__What you have to do__:
The records below must be copied in full; omit the images.

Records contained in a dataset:
--- START ---
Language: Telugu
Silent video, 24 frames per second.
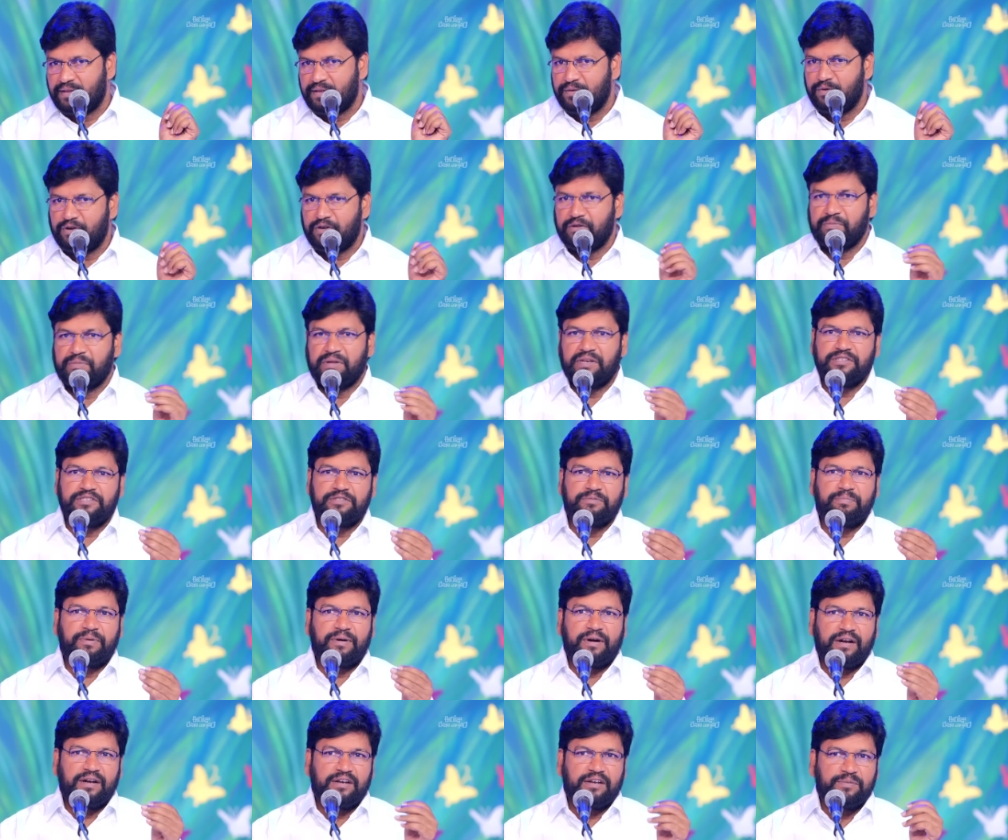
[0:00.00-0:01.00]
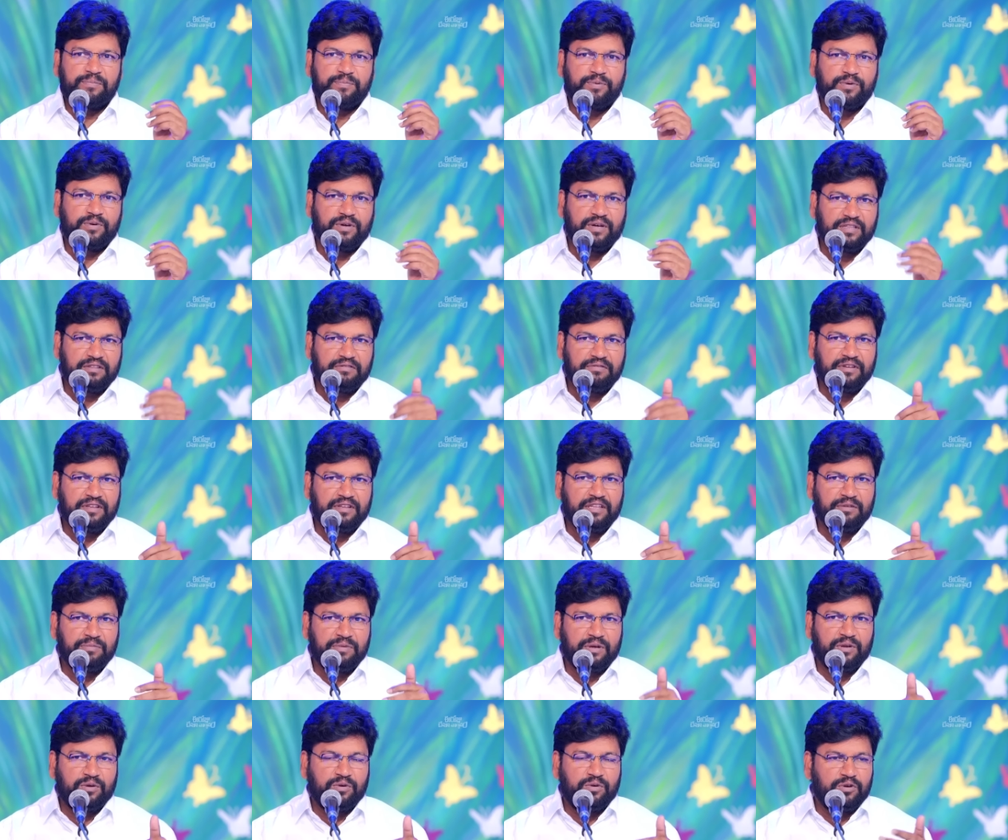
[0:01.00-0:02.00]
ఒక మనిషి పాడినప్పుడు అది విని
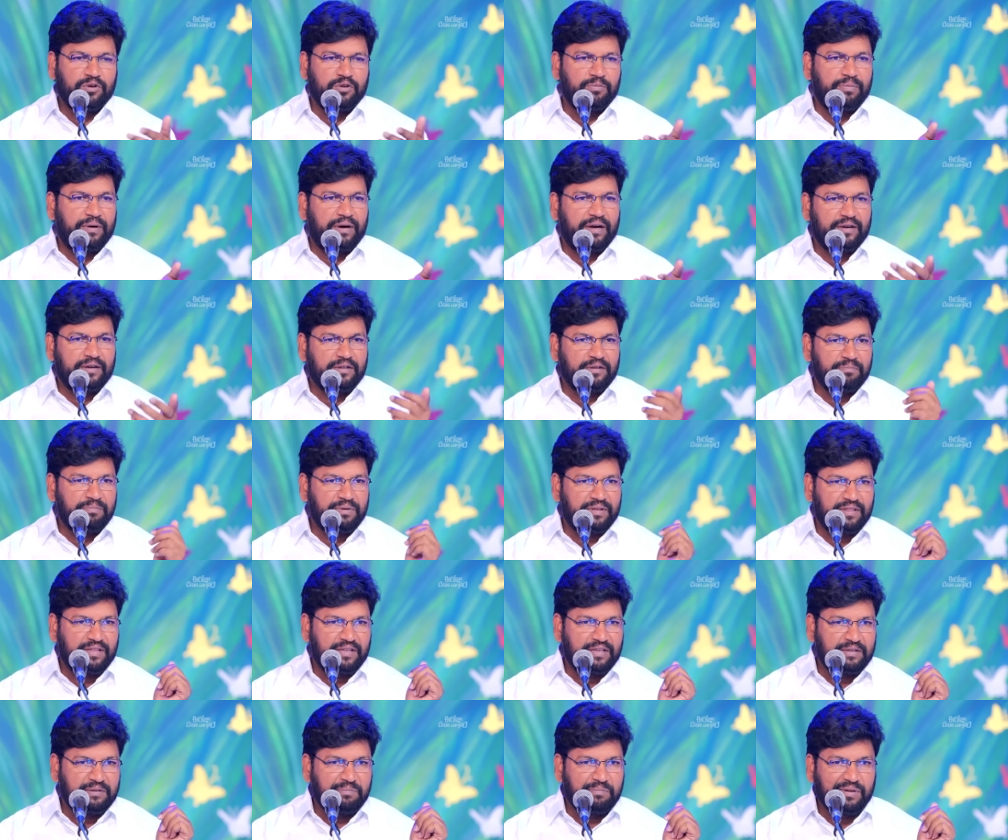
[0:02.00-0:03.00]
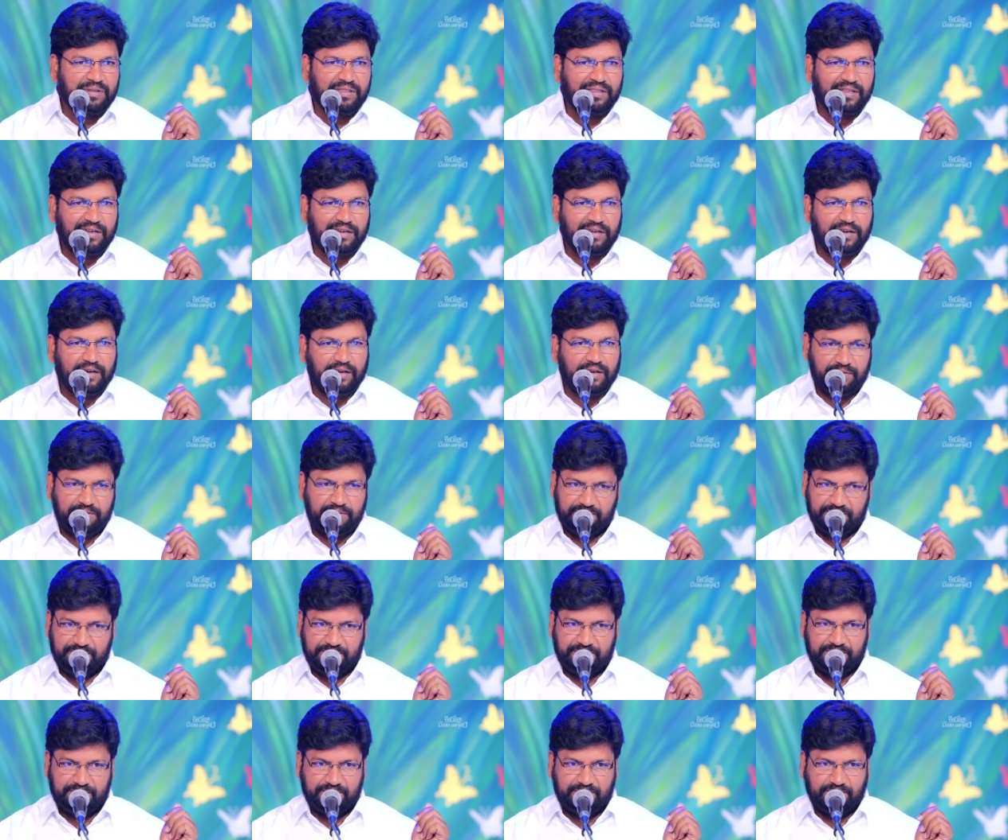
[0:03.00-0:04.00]
మరొకడు పాడటం పెద్ద ఇబ్బంది ఏం కాదు
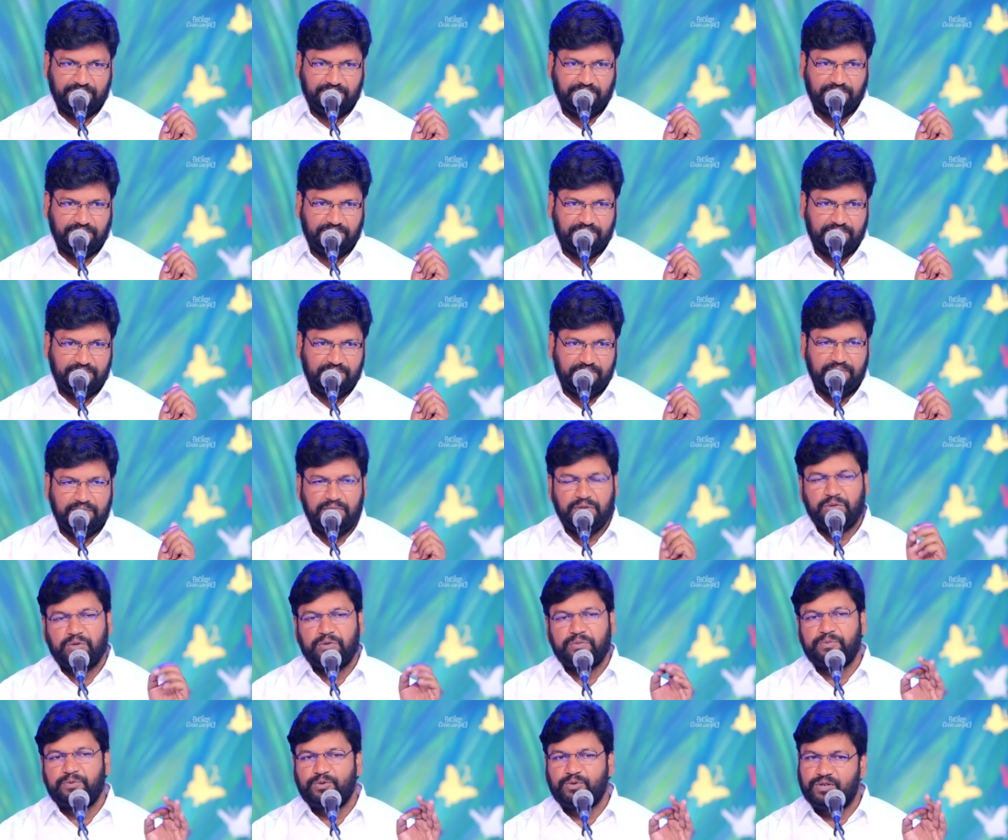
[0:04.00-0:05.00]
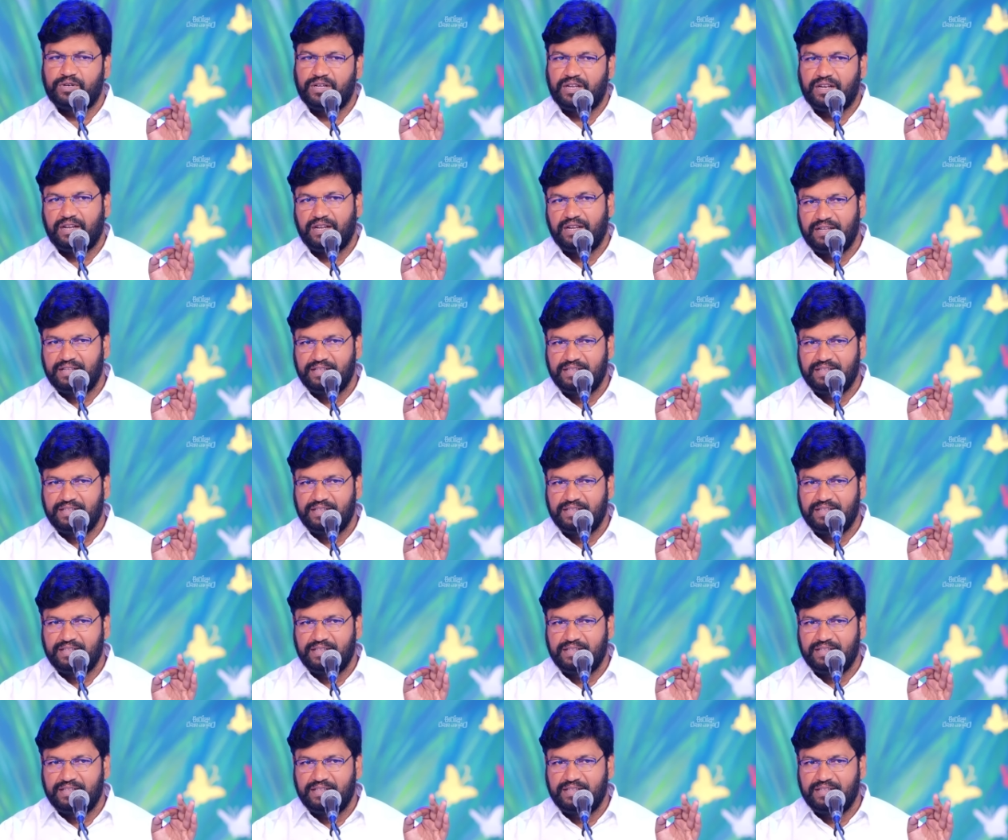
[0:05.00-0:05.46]
మీరు ఒప్పుకుంటారా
--- END ---
__Result below__:
Language: Telugu
Silent video, 24 frames per second.
[0:00.00-0:01.00]
[0:01.00-0:02.00]
ఒక మనిషి పాడినప్పుడు అది విని
[0:02.00-0:03.00]
[0:03.00-0:04.00]
మరొకడు పాడటం పెద్ద ఇబ్బంది ఏం కాదు
[0:04.00-0:05.00]
[0:05.00-0:05.46]
మీరు ఒప్పుకుంటారా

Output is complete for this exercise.